- Opening Delimiter -

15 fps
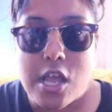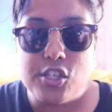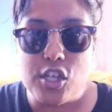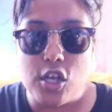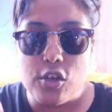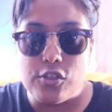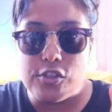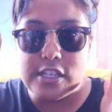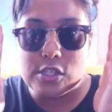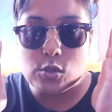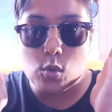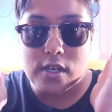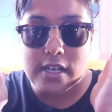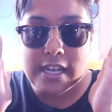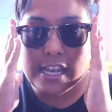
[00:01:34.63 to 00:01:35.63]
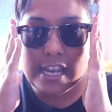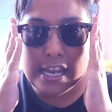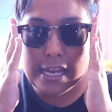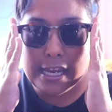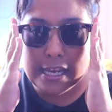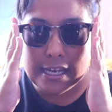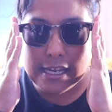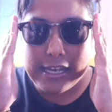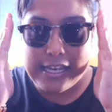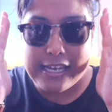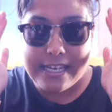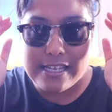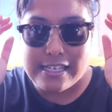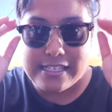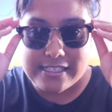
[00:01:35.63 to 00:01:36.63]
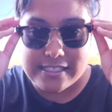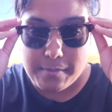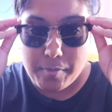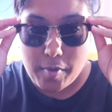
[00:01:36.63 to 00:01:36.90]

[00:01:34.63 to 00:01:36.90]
So this one here is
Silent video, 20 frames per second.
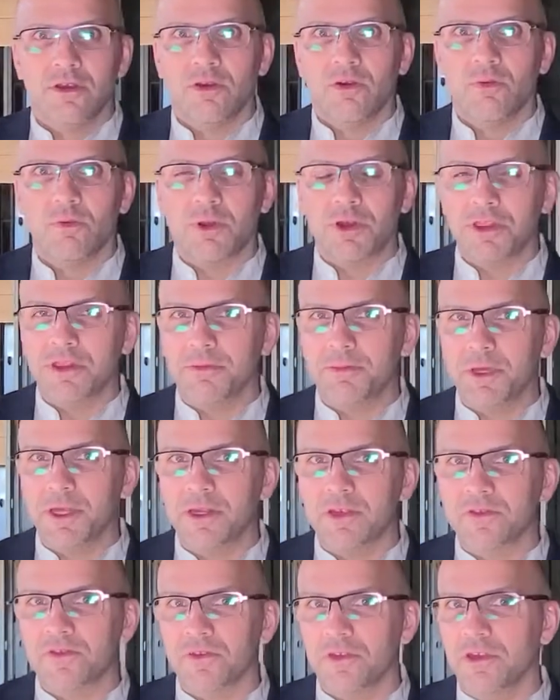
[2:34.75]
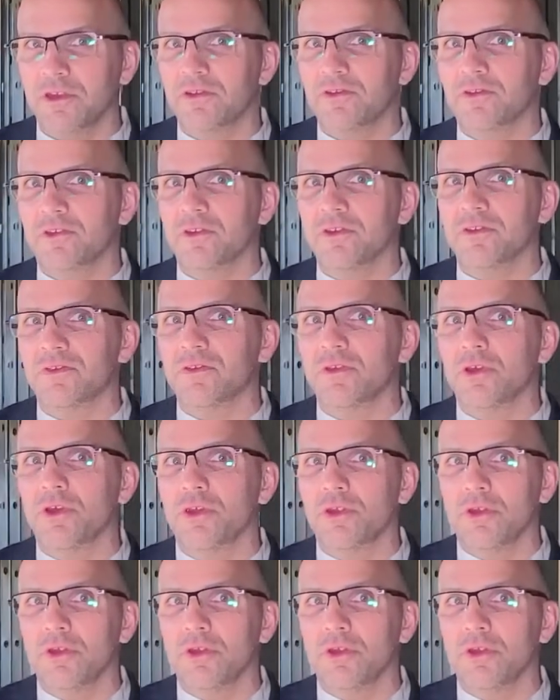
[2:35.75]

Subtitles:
one of the biggest things is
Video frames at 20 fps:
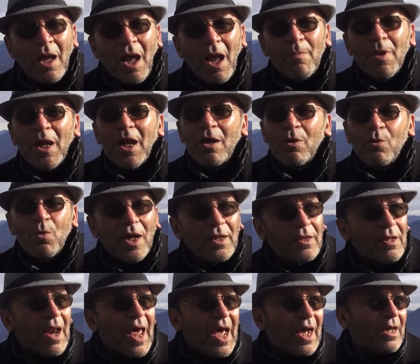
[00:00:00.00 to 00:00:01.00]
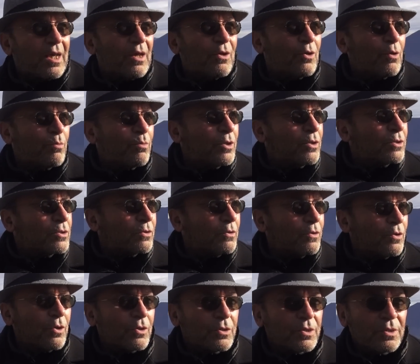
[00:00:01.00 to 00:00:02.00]
I mean, I'm quite lucky, because of
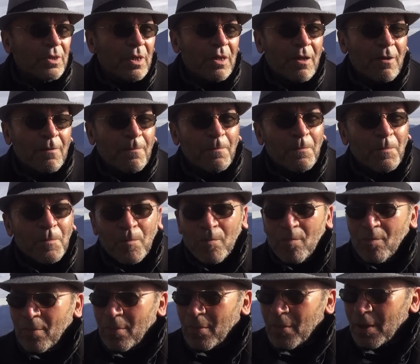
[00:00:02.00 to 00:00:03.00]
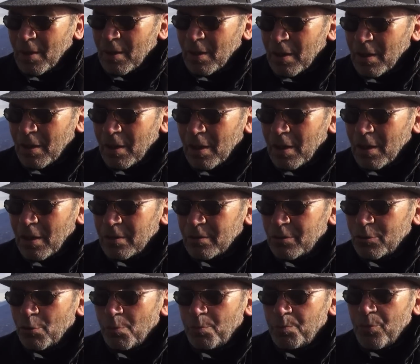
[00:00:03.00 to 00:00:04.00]
course,
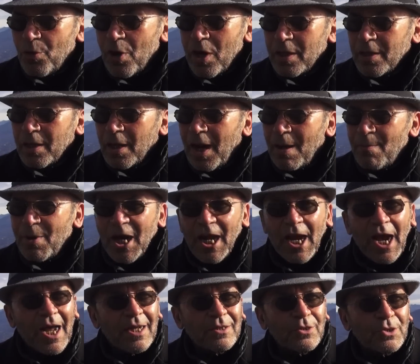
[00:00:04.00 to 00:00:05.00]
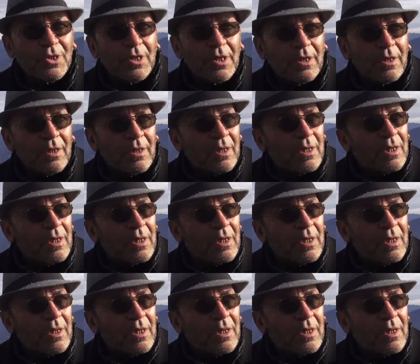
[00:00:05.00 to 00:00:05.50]
Drupal Lama Ganchen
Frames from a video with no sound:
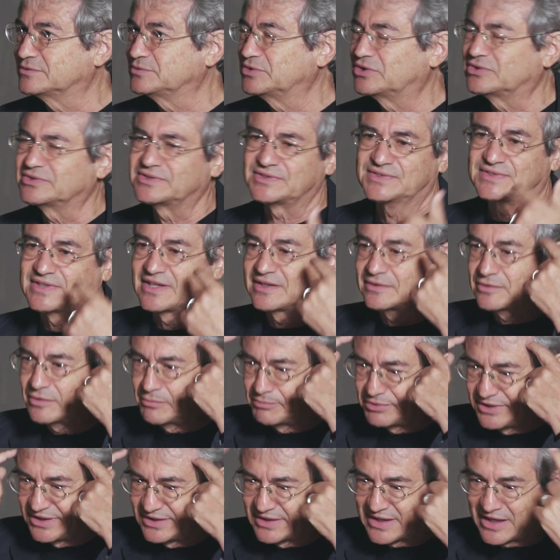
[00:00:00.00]
We don't understand
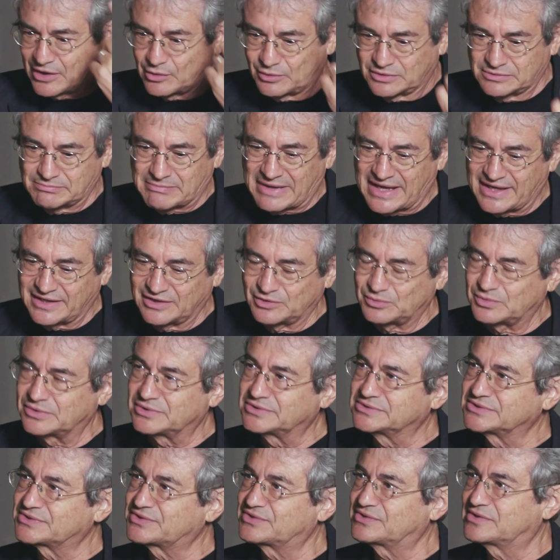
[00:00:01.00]
completely how our mind
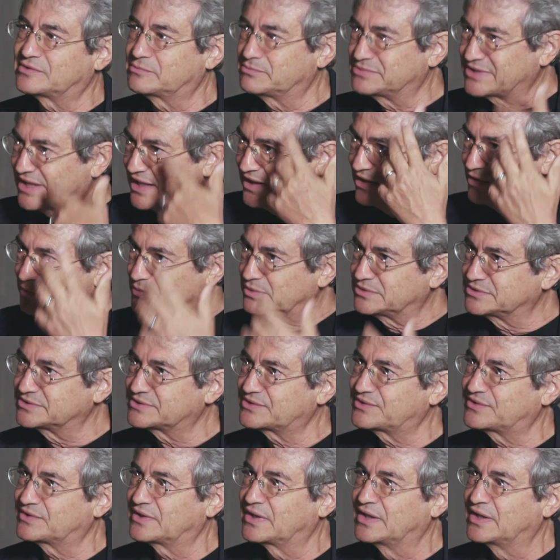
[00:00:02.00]
works, brain works.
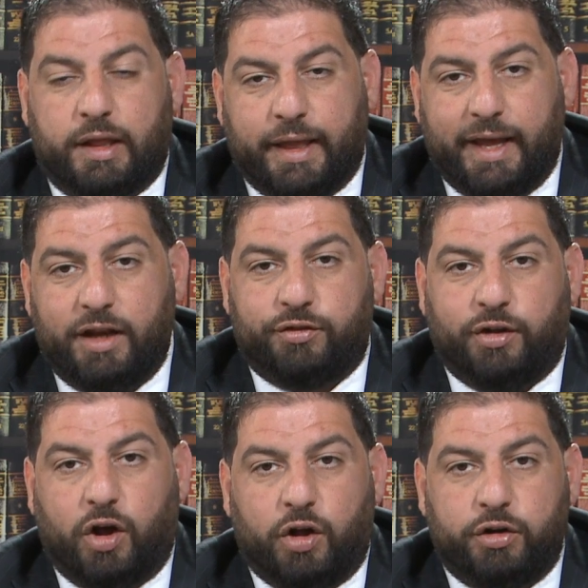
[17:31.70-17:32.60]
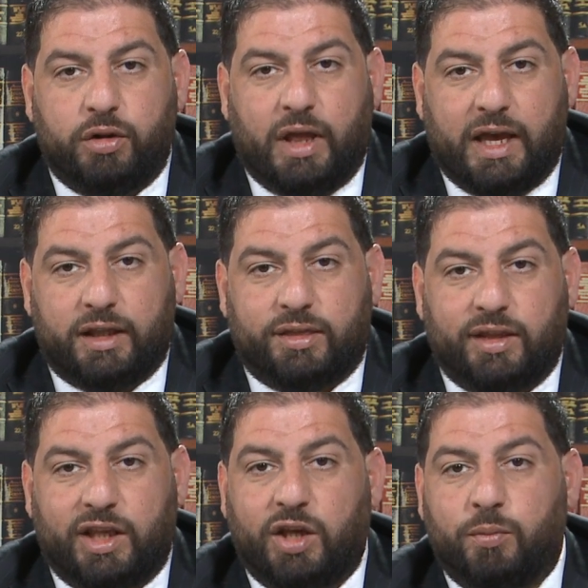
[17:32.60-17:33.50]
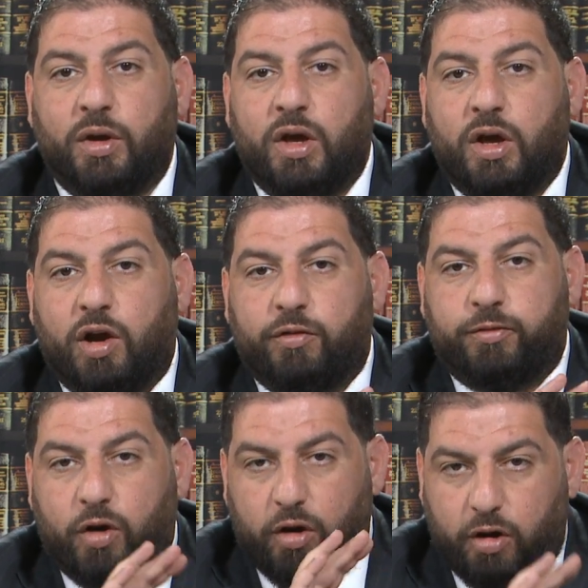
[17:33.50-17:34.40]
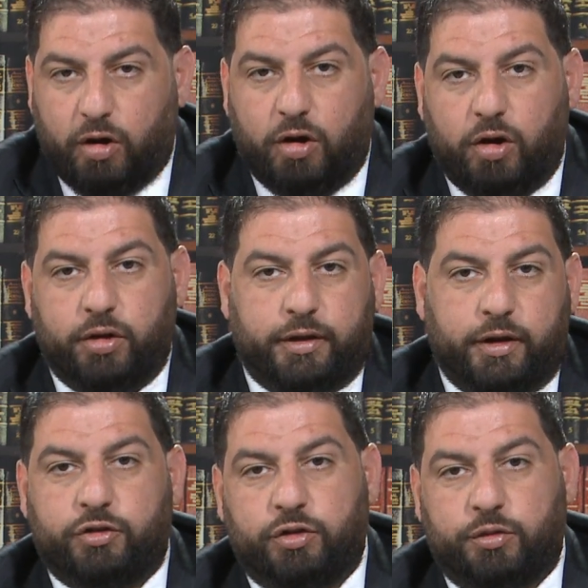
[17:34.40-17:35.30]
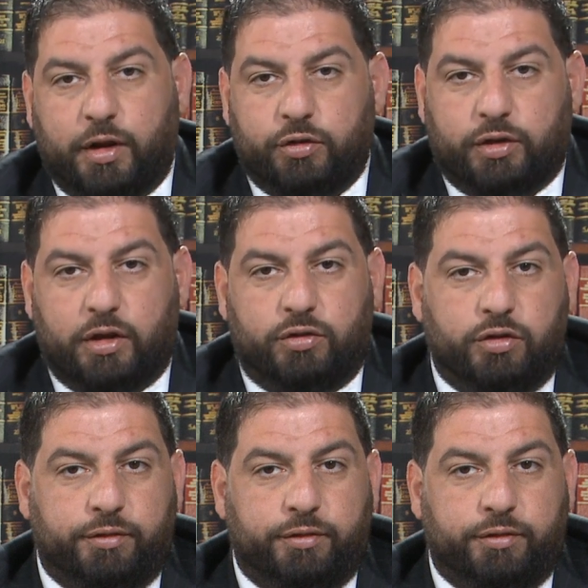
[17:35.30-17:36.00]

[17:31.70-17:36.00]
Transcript: That is the underlying theme of all the innocent spouse cases.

- Closing Delimiter -

• EXERCISE INSTRUCTIONS: Set every record down verbatim. No pictures belong in the copy.

• RESULT:
15 fps
[00:01:34.63 to 00:01:35.63]
[00:01:35.63 to 00:01:36.63]
[00:01:36.63 to 00:01:36.90]

[00:01:34.63 to 00:01:36.90]
So this one here is
Silent video, 20 frames per second.
[2:34.75]
[2:35.75]

Subtitles:
one of the biggest things is
Video frames at 20 fps:
[00:00:00.00 to 00:00:01.00]
[00:00:01.00 to 00:00:02.00]
I mean, I'm quite lucky, because of
[00:00:02.00 to 00:00:03.00]
[00:00:03.00 to 00:00:04.00]
course,
[00:00:04.00 to 00:00:05.00]
[00:00:05.00 to 00:00:05.50]
Drupal Lama Ganchen
Frames from a video with no sound:
[00:00:00.00]
We don't understand
[00:00:01.00]
completely how our mind
[00:00:02.00]
works, brain works.
[17:31.70-17:32.60]
[17:32.60-17:33.50]
[17:33.50-17:34.40]
[17:34.40-17:35.30]
[17:35.30-17:36.00]

[17:31.70-17:36.00]
Transcript: That is the underlying theme of all the innocent spouse cases.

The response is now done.